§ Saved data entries
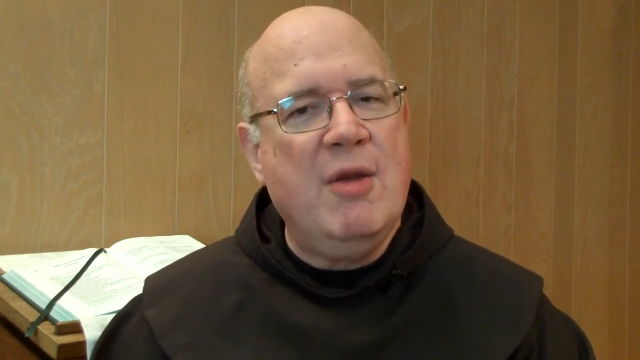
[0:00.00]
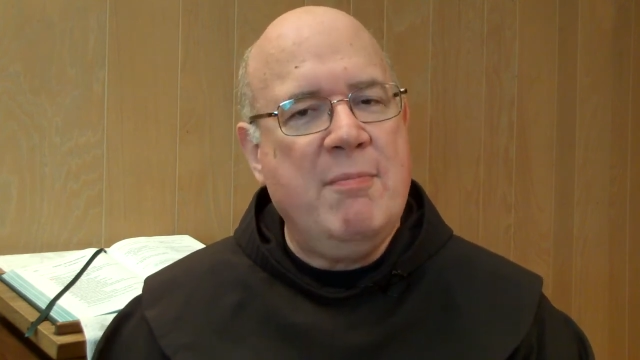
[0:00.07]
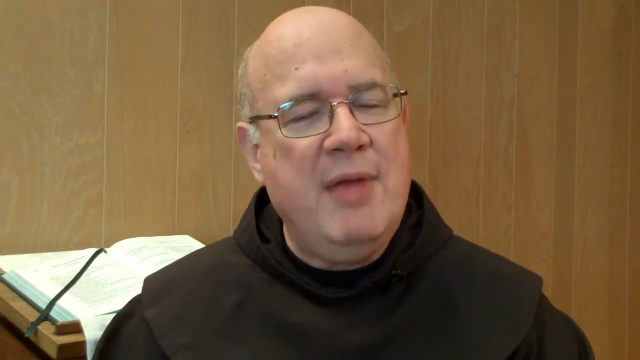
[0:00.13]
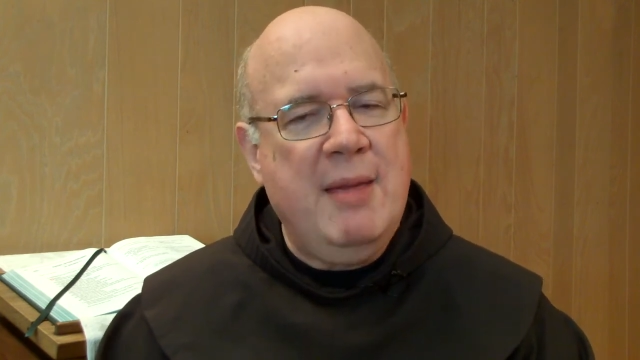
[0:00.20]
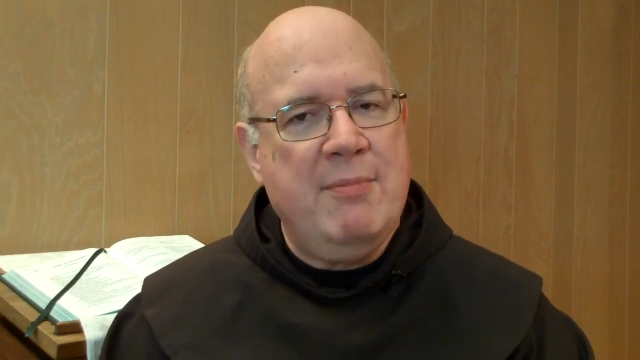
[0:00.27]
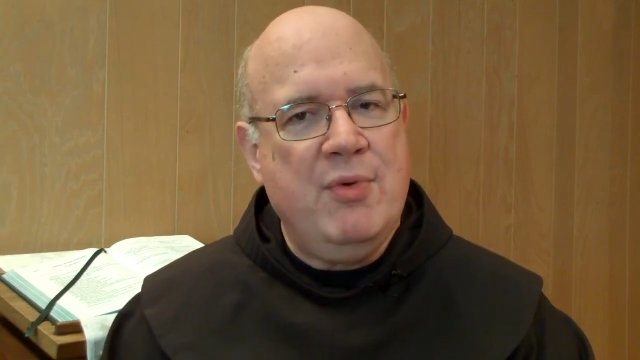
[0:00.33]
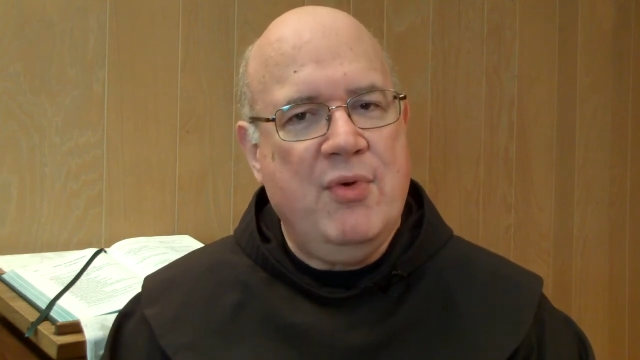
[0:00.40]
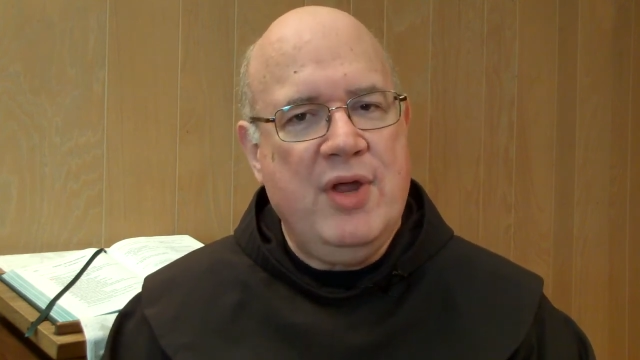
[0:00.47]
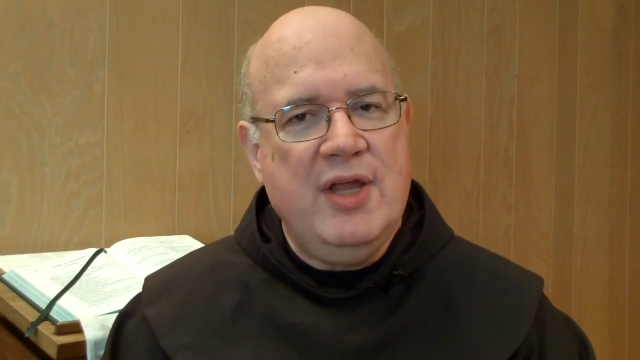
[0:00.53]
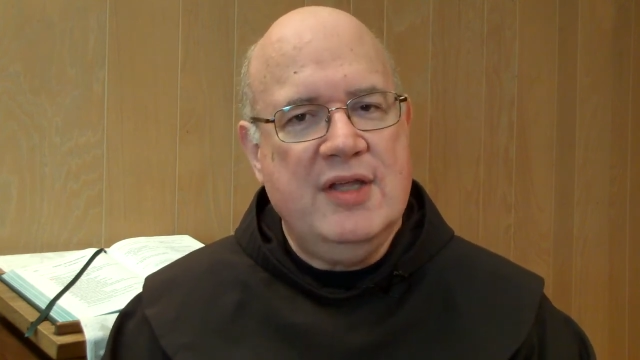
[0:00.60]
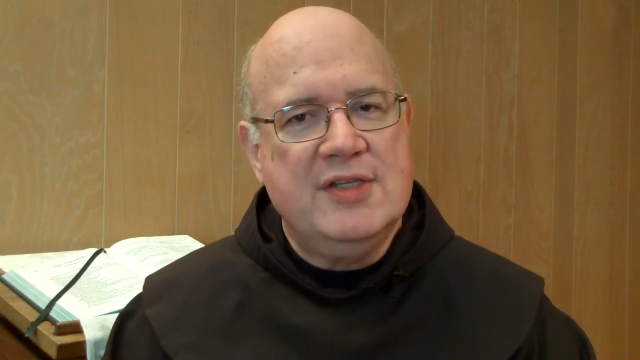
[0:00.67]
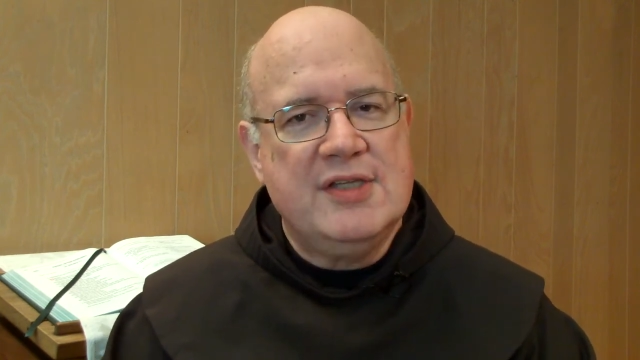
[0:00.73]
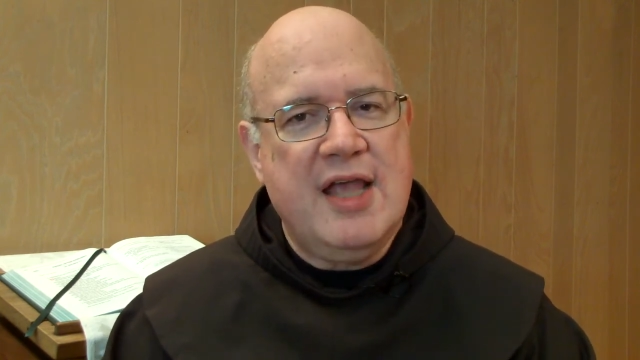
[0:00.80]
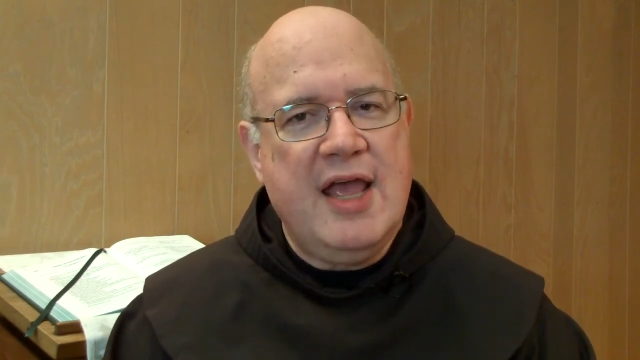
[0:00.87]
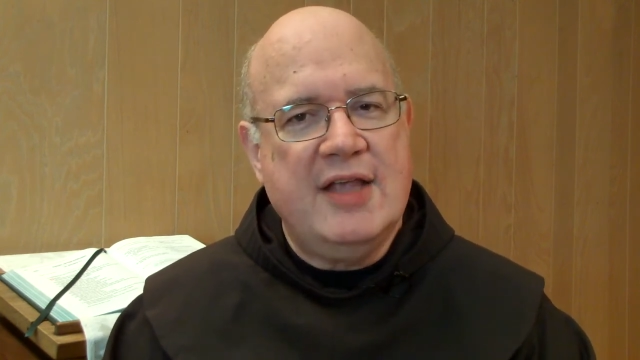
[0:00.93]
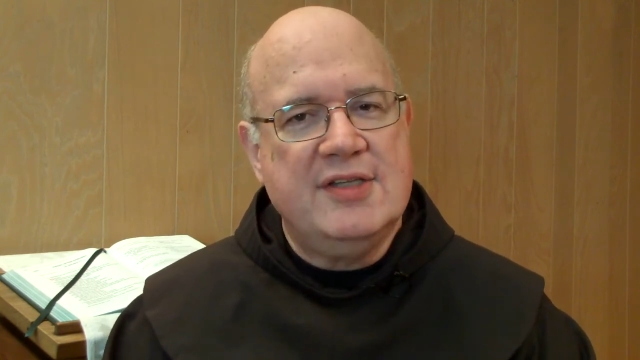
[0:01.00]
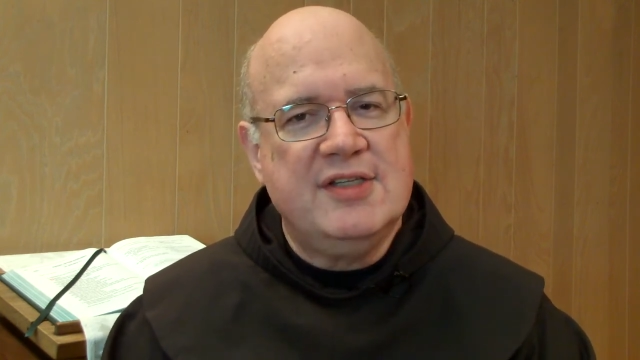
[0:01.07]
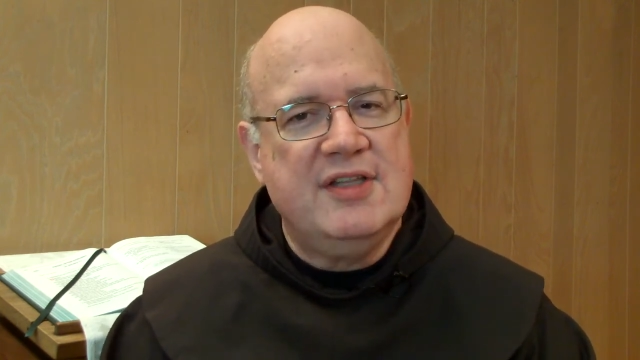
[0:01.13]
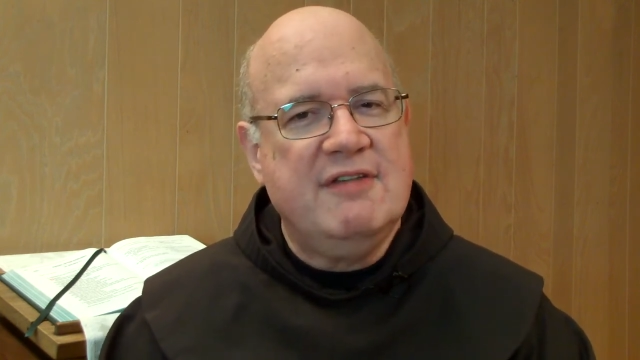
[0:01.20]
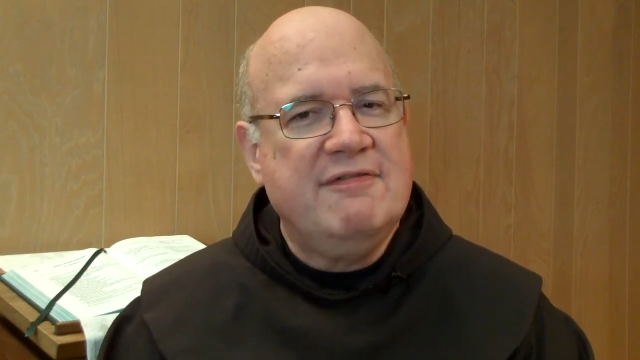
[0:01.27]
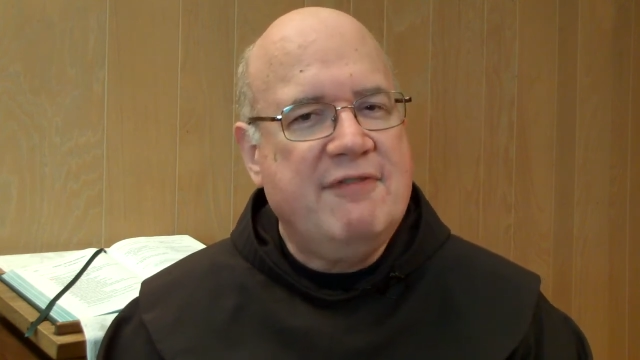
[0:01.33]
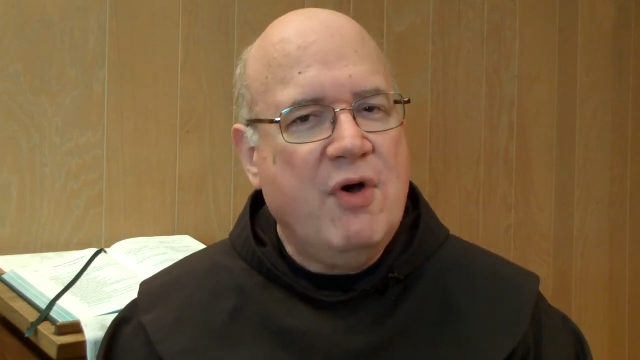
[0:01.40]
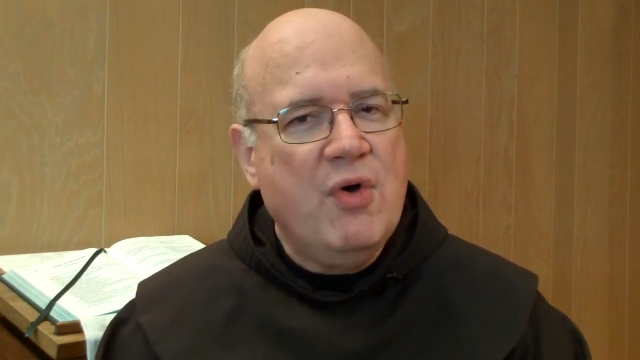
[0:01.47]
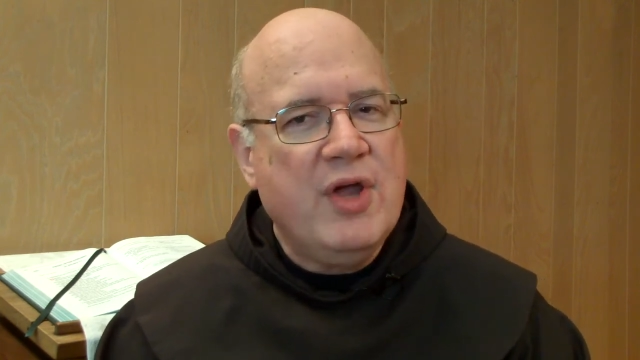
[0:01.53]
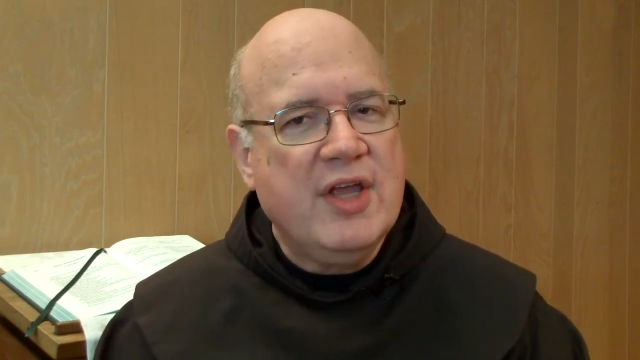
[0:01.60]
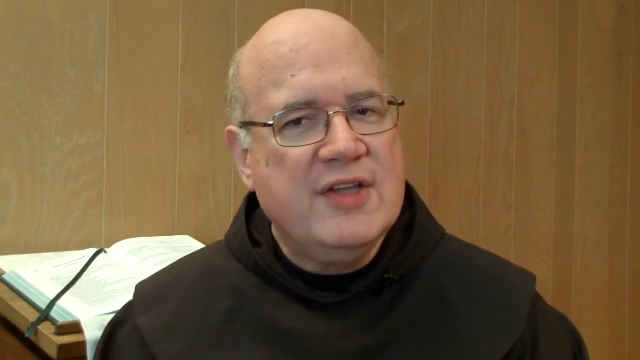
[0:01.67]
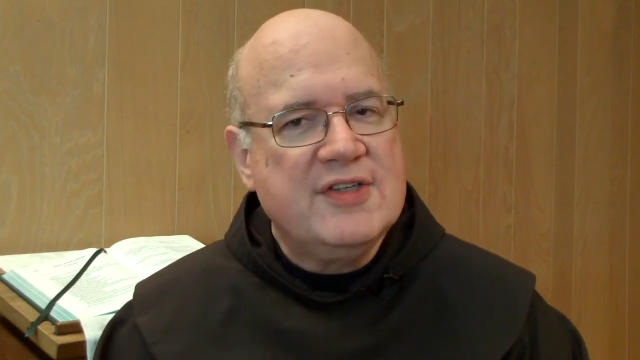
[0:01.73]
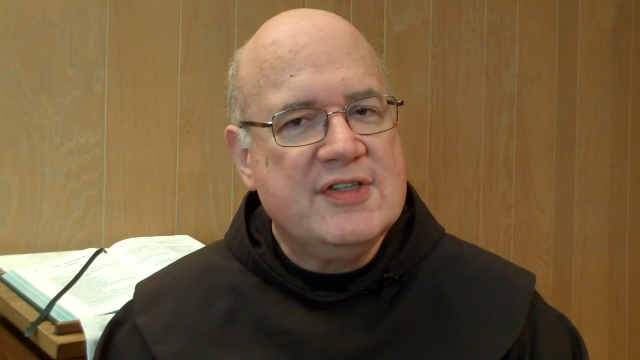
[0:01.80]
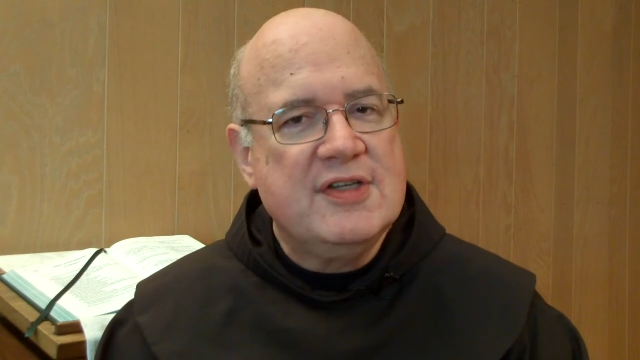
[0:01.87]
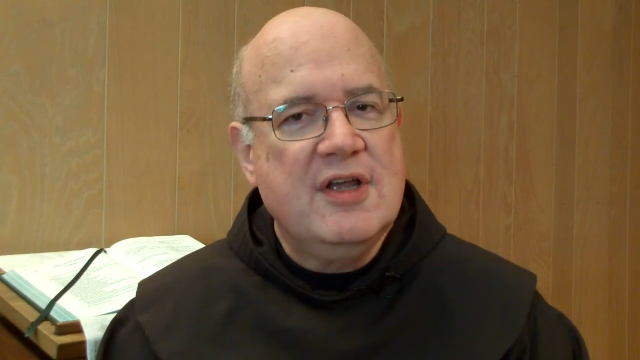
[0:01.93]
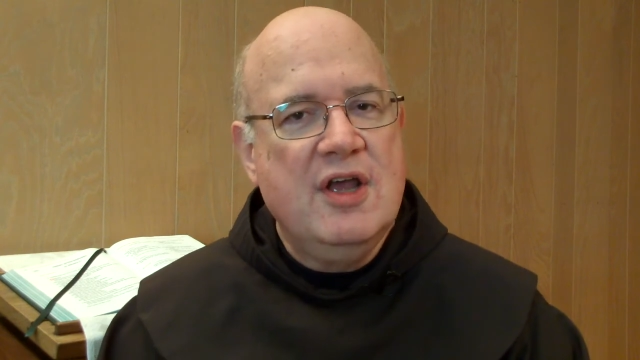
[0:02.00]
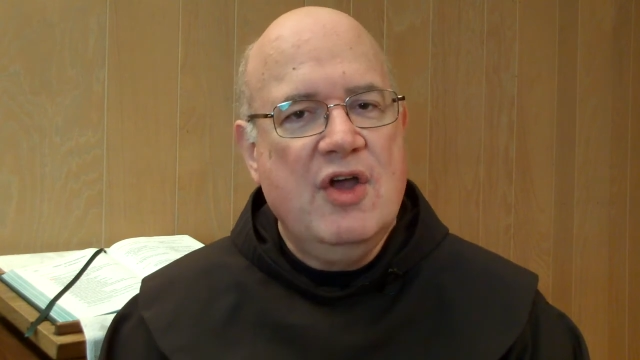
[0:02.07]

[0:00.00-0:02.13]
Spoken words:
memories as the focus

§ Exercise directions
Each record is to be copied word for word, with no images carried over.

§ Solution to this problem
[0:00.00]
[0:00.07]
[0:00.13]
[0:00.20]
[0:00.27]
[0:00.33]
[0:00.40]
[0:00.47]
[0:00.53]
[0:00.60]
[0:00.67]
[0:00.73]
[0:00.80]
[0:00.87]
[0:00.93]
[0:01.00]
[0:01.07]
[0:01.13]
[0:01.20]
[0:01.27]
[0:01.33]
[0:01.40]
[0:01.47]
[0:01.53]
[0:01.60]
[0:01.67]
[0:01.73]
[0:01.80]
[0:01.87]
[0:01.93]
[0:02.00]
[0:02.07]

[0:00.00-0:02.13]
Spoken words:
memories as the focus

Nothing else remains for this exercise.